▶ WHAT THE TASK ASKS:
Starting with the line below that holds "[00:22:10.27]" and stopping after the line that holds "Lip reading: So", transcribe the lines exactly, leaving out all pictures.

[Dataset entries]
^^^^^^^^

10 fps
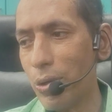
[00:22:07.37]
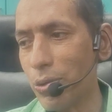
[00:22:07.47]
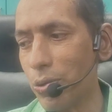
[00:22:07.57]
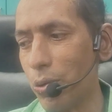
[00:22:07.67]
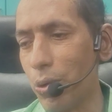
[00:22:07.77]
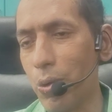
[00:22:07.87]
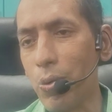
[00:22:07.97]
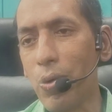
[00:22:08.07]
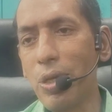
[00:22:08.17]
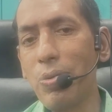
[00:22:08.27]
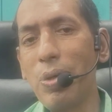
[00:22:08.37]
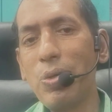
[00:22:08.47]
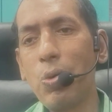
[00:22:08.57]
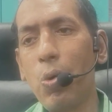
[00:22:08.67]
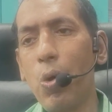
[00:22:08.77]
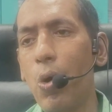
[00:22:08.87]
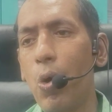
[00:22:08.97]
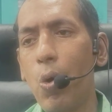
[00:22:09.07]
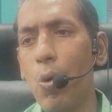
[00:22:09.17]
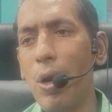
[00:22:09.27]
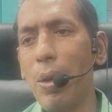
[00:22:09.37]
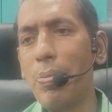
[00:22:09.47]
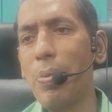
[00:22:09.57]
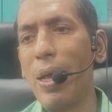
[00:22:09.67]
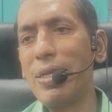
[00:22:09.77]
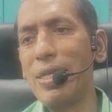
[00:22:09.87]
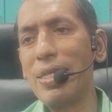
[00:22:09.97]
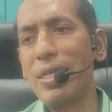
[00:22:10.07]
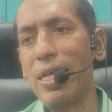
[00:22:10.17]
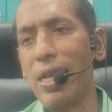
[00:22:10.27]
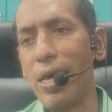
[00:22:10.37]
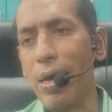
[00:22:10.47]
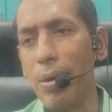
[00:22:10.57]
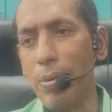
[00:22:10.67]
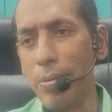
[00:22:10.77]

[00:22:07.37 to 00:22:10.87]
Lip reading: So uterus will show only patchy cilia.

^^^^^^^^

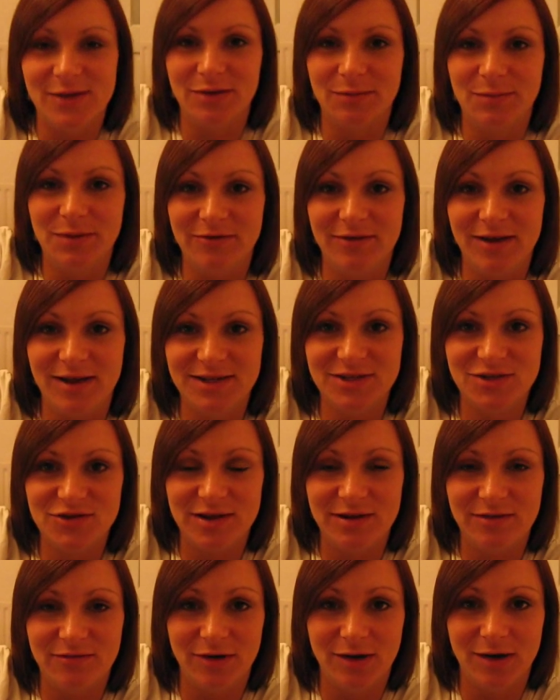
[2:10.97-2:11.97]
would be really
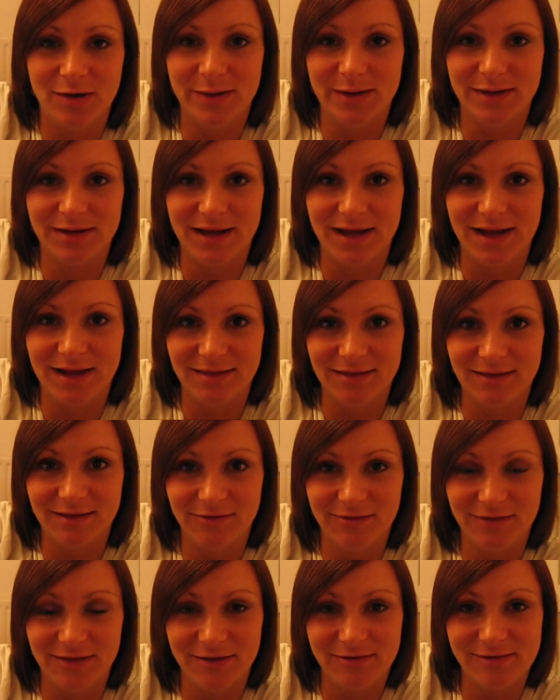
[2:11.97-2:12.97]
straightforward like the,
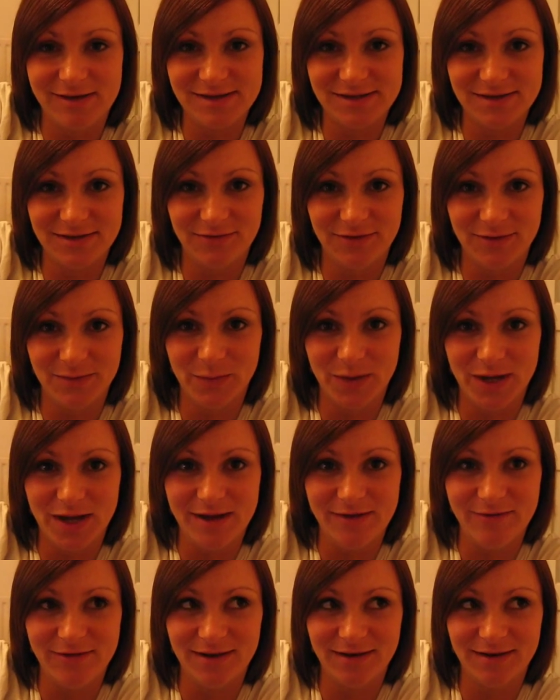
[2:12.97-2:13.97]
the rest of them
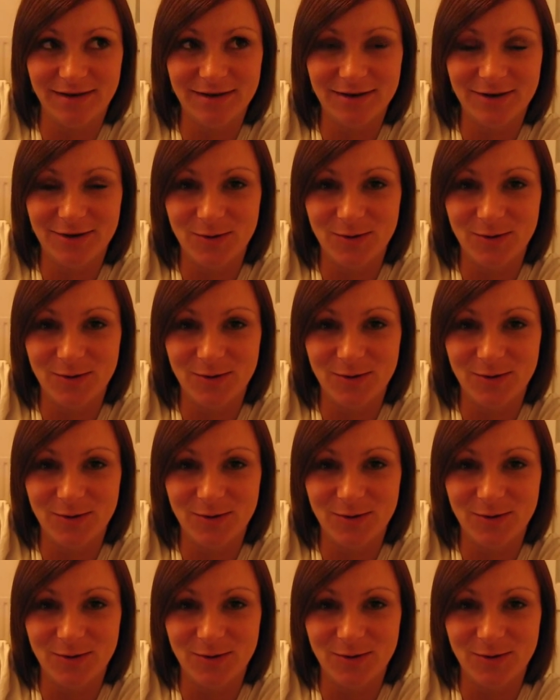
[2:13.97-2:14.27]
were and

^^^^^^^^

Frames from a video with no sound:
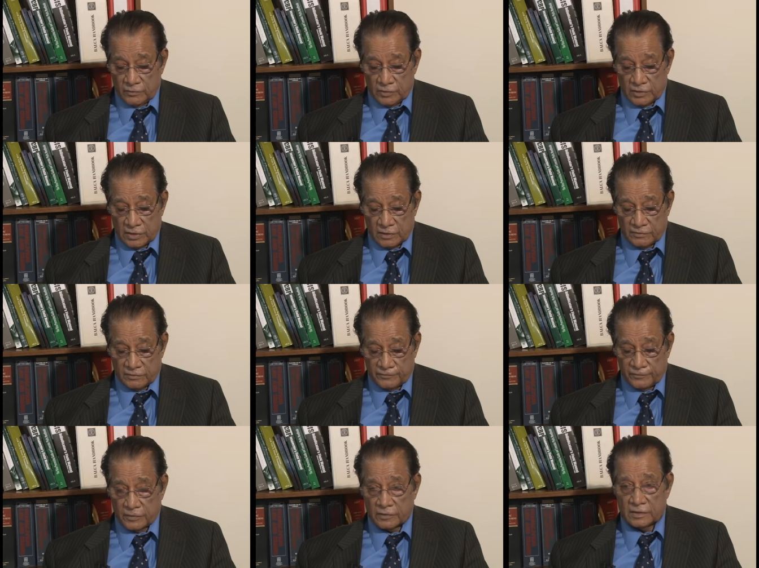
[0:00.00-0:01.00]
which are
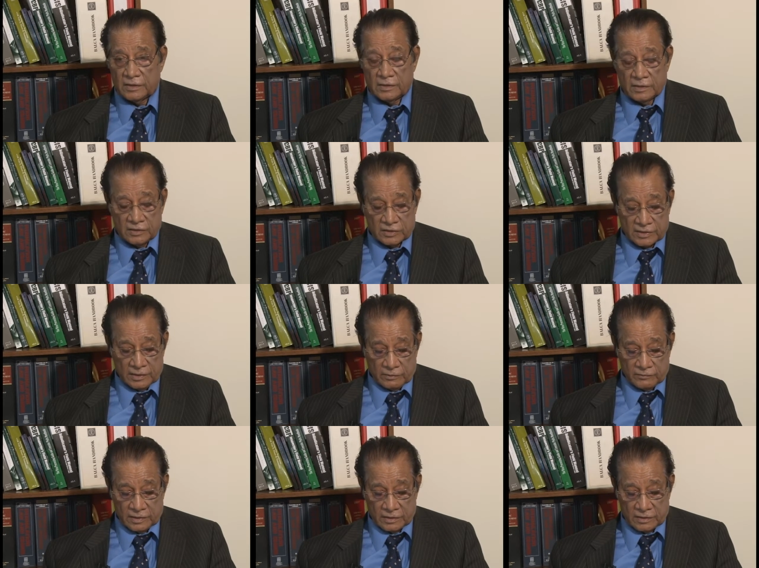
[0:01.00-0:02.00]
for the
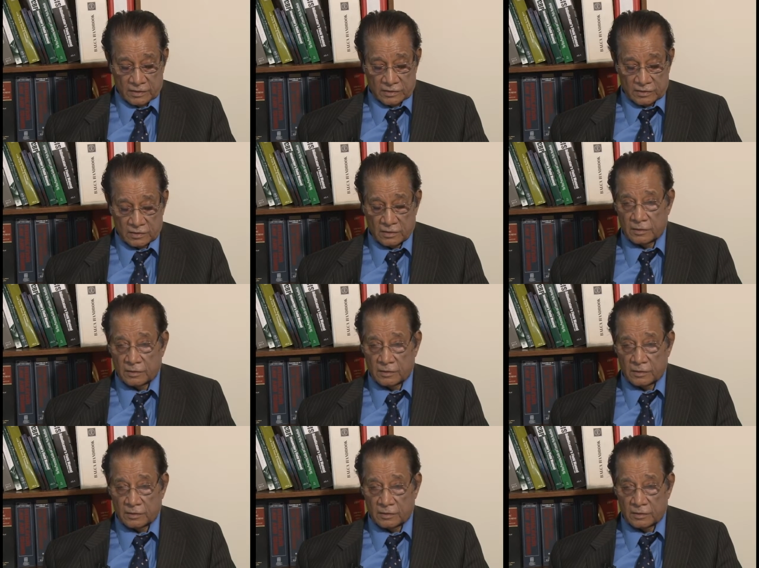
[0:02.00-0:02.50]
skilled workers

^^^^^^^^

▶ YOUR RESPONSE:
[00:22:10.27]
[00:22:10.37]
[00:22:10.47]
[00:22:10.57]
[00:22:10.67]
[00:22:10.77]

[00:22:07.37 to 00:22:10.87]
Lip reading: So uterus will show only patchy cilia.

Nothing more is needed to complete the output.